▸ BRIEF:
Nothing outside the lines below from the one containing "[00:00:10.25]" through the one containing "[00:00:13.25]" is to be printed; print those exactly, ends included, and drop the pictures.

Top of INPUT RECORDS

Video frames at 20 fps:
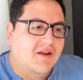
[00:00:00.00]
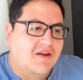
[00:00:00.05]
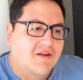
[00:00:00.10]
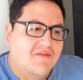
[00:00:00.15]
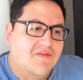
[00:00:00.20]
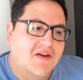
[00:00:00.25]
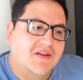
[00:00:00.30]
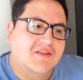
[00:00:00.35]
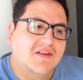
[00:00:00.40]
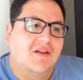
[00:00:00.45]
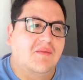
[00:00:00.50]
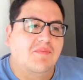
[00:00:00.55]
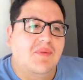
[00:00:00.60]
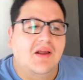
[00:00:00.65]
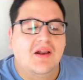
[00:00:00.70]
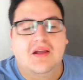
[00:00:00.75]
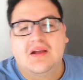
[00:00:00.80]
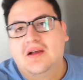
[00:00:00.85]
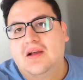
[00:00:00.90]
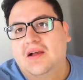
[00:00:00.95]
Fácil,
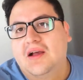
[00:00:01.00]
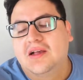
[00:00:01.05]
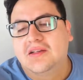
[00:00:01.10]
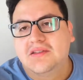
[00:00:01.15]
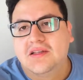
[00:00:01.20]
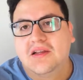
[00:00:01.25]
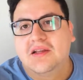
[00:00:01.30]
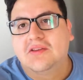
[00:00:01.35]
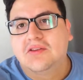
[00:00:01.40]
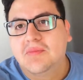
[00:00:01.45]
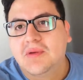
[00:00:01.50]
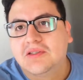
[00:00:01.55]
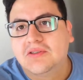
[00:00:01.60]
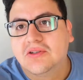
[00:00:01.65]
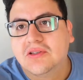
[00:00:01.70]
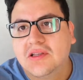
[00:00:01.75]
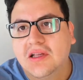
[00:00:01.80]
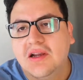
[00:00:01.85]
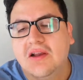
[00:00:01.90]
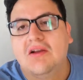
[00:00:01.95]
para hacer esto más
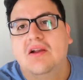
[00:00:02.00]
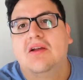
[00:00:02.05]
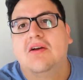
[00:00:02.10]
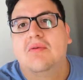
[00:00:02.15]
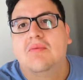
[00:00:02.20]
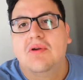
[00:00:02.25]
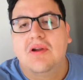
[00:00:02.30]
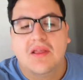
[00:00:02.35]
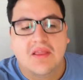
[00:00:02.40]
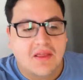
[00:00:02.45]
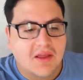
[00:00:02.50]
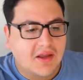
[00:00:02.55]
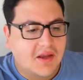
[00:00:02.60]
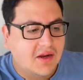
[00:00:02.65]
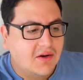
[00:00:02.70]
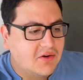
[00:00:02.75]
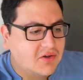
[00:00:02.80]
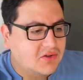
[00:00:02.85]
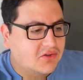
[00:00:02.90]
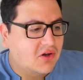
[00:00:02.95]
sostenible, como les dije,
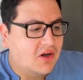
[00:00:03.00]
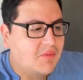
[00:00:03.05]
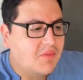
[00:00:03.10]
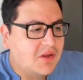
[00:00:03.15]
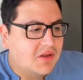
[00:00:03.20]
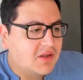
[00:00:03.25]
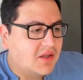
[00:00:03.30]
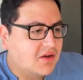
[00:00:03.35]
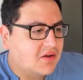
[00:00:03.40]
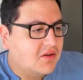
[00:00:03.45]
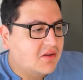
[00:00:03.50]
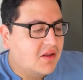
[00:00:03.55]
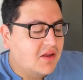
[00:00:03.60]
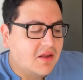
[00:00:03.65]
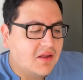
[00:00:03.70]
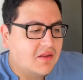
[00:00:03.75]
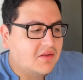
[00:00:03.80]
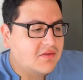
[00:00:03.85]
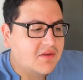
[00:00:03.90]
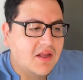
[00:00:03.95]
no es solamente
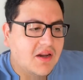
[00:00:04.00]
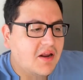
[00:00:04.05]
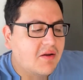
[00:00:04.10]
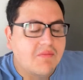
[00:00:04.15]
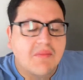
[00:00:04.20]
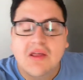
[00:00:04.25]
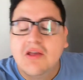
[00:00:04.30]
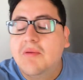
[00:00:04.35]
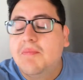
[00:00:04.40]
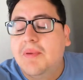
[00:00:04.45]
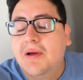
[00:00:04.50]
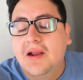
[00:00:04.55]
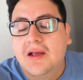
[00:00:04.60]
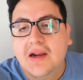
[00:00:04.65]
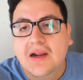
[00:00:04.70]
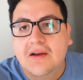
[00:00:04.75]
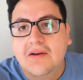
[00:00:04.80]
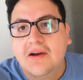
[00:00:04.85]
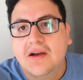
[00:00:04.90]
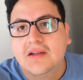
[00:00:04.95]
de eh, tener medios para
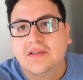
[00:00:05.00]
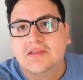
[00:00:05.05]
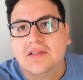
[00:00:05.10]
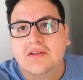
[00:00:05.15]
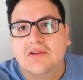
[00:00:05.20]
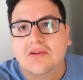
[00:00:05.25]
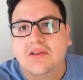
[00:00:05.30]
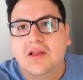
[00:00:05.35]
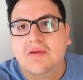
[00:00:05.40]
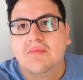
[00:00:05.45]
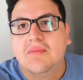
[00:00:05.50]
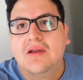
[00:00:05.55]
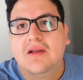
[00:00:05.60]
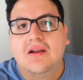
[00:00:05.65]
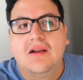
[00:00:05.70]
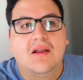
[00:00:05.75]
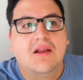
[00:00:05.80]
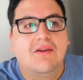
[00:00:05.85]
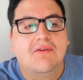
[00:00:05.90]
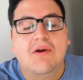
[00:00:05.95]
grabar, sino
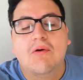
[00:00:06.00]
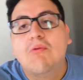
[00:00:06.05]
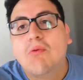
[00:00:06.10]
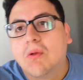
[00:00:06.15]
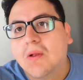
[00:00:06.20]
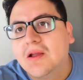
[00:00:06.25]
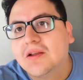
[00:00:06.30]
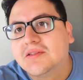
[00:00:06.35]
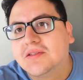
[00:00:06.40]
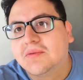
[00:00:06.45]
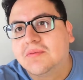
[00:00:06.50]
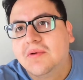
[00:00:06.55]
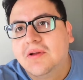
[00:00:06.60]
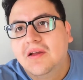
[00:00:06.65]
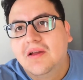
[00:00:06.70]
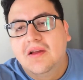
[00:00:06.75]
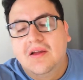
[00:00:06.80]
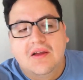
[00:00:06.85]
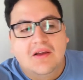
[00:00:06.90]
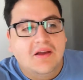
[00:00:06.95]
también es no aburrirse.
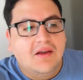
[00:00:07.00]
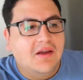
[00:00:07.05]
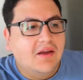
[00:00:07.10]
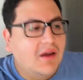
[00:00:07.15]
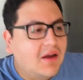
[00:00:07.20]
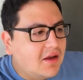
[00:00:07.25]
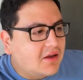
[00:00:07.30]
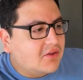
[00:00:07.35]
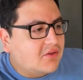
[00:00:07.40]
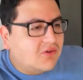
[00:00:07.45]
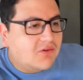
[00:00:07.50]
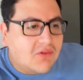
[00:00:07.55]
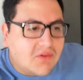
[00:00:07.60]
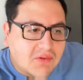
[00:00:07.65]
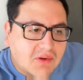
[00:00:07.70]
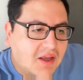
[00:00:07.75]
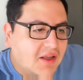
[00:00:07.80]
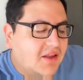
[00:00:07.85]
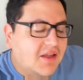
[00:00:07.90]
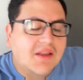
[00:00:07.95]
Eh,
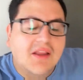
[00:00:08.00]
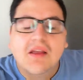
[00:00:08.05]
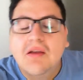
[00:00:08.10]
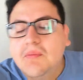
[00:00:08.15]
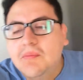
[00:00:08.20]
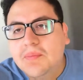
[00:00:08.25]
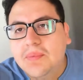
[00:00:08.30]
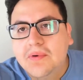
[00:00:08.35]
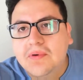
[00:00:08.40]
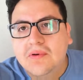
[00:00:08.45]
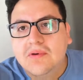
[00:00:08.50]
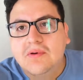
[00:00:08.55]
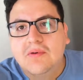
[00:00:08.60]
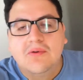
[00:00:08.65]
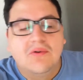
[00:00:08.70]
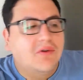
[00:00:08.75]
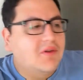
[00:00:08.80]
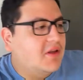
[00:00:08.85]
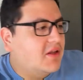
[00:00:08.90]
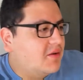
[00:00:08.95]
esto quita tiempo,
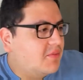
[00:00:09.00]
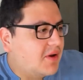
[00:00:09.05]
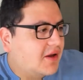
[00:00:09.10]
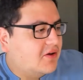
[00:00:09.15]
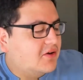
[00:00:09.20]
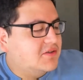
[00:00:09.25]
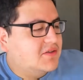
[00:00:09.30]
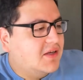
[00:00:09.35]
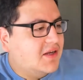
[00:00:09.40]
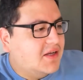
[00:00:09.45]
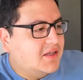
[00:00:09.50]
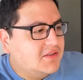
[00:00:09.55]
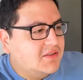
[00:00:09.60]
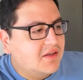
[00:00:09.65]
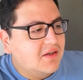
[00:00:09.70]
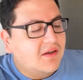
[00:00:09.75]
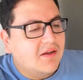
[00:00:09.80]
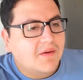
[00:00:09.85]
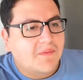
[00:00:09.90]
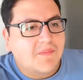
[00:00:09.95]
uno tiene más cosas que
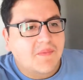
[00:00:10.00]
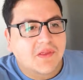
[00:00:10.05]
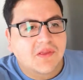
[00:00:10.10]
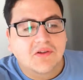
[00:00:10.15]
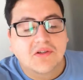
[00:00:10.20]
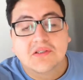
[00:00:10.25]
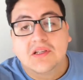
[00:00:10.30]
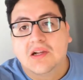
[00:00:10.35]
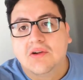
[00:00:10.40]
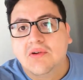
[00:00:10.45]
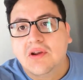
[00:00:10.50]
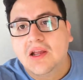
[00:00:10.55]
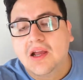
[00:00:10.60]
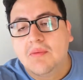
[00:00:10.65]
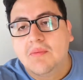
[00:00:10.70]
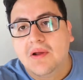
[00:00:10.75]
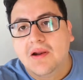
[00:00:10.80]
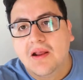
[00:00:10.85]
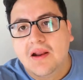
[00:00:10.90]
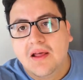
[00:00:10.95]
hacer, entonces la única
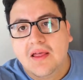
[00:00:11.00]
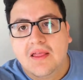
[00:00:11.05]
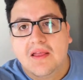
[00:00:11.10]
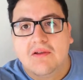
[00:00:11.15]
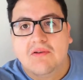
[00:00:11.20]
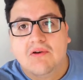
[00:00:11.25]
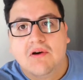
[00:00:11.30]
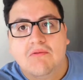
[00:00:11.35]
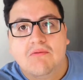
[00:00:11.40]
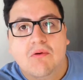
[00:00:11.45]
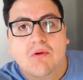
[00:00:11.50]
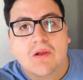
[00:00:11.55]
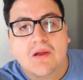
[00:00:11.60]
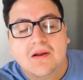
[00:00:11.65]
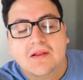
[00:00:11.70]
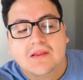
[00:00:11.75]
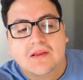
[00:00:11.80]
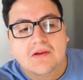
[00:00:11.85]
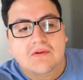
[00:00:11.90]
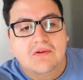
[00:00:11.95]
manera de no
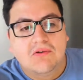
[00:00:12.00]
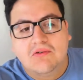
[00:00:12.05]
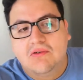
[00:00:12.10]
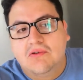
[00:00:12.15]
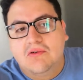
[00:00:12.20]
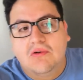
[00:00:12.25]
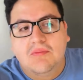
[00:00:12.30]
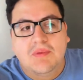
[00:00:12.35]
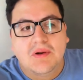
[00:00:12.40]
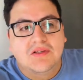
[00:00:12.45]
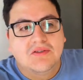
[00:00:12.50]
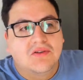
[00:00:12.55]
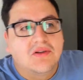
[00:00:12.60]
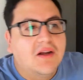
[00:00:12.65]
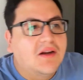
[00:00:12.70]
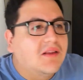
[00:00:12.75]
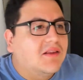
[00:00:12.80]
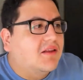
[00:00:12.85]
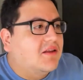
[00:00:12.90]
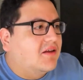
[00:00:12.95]
aburrirte o no
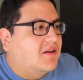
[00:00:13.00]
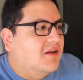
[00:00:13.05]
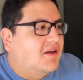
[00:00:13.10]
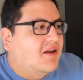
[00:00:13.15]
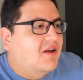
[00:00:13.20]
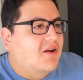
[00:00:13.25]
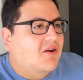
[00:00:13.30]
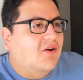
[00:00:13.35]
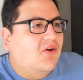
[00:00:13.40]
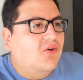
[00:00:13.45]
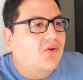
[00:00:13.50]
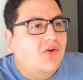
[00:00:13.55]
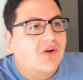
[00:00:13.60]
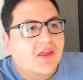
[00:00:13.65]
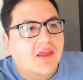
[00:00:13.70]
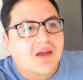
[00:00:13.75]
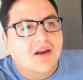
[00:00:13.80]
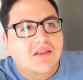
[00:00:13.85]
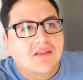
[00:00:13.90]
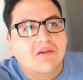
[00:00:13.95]
presionarte o no
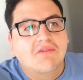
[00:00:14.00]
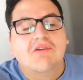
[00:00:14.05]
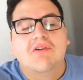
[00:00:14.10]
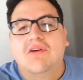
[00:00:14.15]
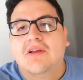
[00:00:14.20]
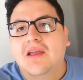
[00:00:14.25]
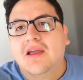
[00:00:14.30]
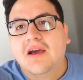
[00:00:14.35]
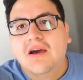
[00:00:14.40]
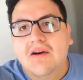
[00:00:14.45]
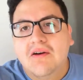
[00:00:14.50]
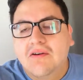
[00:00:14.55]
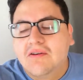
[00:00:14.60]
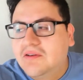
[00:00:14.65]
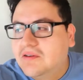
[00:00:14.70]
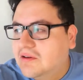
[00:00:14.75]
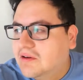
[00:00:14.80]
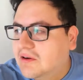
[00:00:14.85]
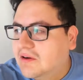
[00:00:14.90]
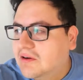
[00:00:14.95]
quedarte bloqueado
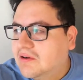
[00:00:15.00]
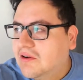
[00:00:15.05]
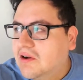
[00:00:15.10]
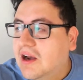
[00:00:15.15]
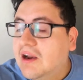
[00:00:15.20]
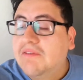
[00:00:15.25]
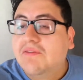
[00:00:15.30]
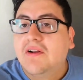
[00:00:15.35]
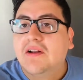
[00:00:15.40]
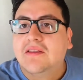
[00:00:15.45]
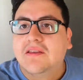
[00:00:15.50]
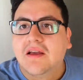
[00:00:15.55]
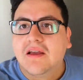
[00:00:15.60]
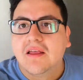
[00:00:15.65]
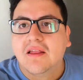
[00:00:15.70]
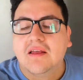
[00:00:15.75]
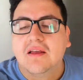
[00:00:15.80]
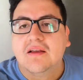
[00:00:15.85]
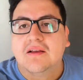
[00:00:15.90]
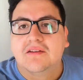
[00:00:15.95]
con, la falta de
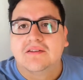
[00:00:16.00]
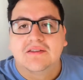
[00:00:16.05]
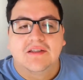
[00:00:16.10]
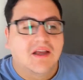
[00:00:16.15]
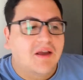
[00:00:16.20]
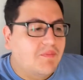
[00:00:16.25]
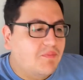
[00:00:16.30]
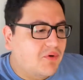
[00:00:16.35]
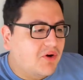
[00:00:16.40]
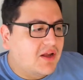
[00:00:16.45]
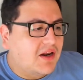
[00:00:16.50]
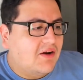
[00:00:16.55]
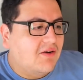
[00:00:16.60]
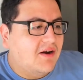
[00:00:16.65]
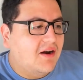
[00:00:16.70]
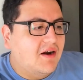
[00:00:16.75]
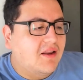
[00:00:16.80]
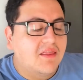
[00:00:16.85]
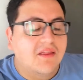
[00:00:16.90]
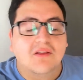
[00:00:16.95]
ideas es poder
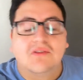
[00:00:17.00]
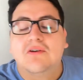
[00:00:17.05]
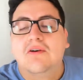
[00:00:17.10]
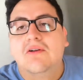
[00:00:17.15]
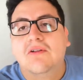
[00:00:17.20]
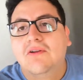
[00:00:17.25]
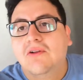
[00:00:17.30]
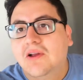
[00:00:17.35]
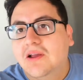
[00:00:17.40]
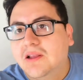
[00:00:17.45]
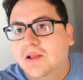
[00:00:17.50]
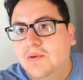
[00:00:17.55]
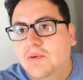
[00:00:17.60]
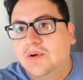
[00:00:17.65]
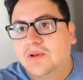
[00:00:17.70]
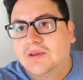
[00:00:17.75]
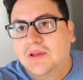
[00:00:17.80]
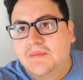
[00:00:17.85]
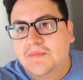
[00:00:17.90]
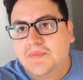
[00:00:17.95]
hablar de todo lo que te
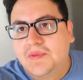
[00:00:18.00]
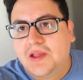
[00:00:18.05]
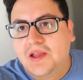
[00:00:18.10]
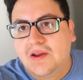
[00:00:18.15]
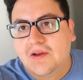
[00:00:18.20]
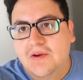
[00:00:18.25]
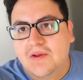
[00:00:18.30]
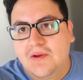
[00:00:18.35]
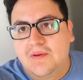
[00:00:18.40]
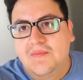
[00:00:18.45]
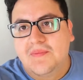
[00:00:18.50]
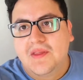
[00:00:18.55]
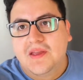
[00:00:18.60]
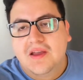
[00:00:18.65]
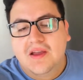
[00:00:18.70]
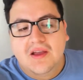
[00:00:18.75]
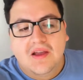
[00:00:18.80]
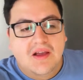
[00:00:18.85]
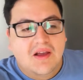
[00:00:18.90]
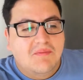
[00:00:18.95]
gusta, creo yo.
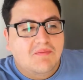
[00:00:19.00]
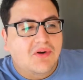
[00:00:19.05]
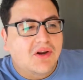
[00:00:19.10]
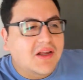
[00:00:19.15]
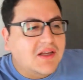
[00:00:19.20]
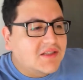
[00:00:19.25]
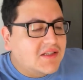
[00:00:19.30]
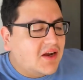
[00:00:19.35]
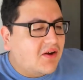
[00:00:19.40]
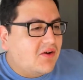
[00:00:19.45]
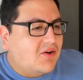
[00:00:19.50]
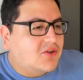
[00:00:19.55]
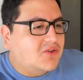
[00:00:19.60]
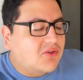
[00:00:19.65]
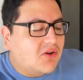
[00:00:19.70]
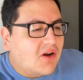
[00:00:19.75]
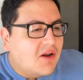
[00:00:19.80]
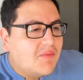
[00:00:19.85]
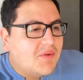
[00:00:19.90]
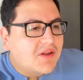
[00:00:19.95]
Porque si hablo
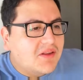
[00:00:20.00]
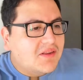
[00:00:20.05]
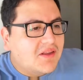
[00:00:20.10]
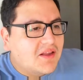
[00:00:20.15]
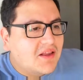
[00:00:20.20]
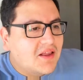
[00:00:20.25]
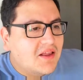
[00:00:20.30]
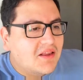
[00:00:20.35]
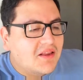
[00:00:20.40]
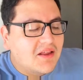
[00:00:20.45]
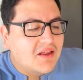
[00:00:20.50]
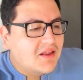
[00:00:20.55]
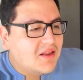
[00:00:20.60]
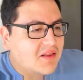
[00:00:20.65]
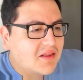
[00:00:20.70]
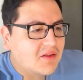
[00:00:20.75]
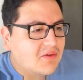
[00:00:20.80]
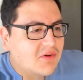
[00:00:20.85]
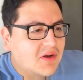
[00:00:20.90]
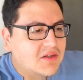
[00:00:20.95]
solamente de,
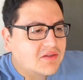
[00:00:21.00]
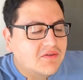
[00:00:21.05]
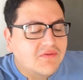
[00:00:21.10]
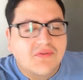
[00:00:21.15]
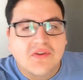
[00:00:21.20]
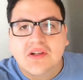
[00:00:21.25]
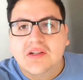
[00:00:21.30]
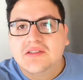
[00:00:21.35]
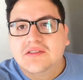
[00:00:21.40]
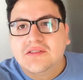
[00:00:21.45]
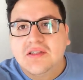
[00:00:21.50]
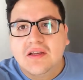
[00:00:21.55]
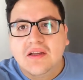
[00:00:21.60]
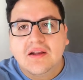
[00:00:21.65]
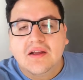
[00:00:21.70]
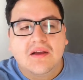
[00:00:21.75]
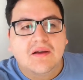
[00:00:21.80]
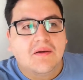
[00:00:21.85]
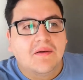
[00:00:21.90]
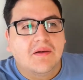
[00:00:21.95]
educación
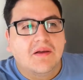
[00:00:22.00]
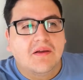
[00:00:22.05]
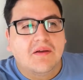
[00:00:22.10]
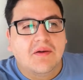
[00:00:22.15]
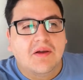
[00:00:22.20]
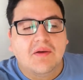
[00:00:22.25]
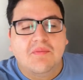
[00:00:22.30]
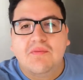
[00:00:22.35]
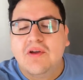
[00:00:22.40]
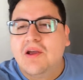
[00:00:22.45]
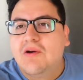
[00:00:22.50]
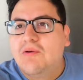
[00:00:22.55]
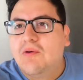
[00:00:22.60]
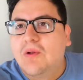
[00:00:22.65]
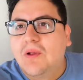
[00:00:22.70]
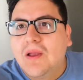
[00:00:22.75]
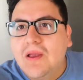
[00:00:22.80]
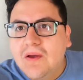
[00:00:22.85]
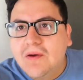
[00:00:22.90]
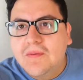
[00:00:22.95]
financiera es, es, muy
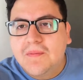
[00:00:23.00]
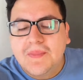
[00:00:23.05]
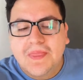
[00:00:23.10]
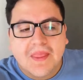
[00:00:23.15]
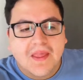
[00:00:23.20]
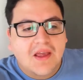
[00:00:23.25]
aburrido.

Bottom of INPUT RECORDS

▸ PROBLEM SOLUTION:
[00:00:10.25]
[00:00:10.30]
[00:00:10.35]
[00:00:10.40]
[00:00:10.45]
[00:00:10.50]
[00:00:10.55]
[00:00:10.60]
[00:00:10.65]
[00:00:10.70]
[00:00:10.75]
[00:00:10.80]
[00:00:10.85]
[00:00:10.90]
[00:00:10.95]
hacer, entonces la única
[00:00:11.00]
[00:00:11.05]
[00:00:11.10]
[00:00:11.15]
[00:00:11.20]
[00:00:11.25]
[00:00:11.30]
[00:00:11.35]
[00:00:11.40]
[00:00:11.45]
[00:00:11.50]
[00:00:11.55]
[00:00:11.60]
[00:00:11.65]
[00:00:11.70]
[00:00:11.75]
[00:00:11.80]
[00:00:11.85]
[00:00:11.90]
[00:00:11.95]
manera de no
[00:00:12.00]
[00:00:12.05]
[00:00:12.10]
[00:00:12.15]
[00:00:12.20]
[00:00:12.25]
[00:00:12.30]
[00:00:12.35]
[00:00:12.40]
[00:00:12.45]
[00:00:12.50]
[00:00:12.55]
[00:00:12.60]
[00:00:12.65]
[00:00:12.70]
[00:00:12.75]
[00:00:12.80]
[00:00:12.85]
[00:00:12.90]
[00:00:12.95]
aburrirte o no
[00:00:13.00]
[00:00:13.05]
[00:00:13.10]
[00:00:13.15]
[00:00:13.20]
[00:00:13.25]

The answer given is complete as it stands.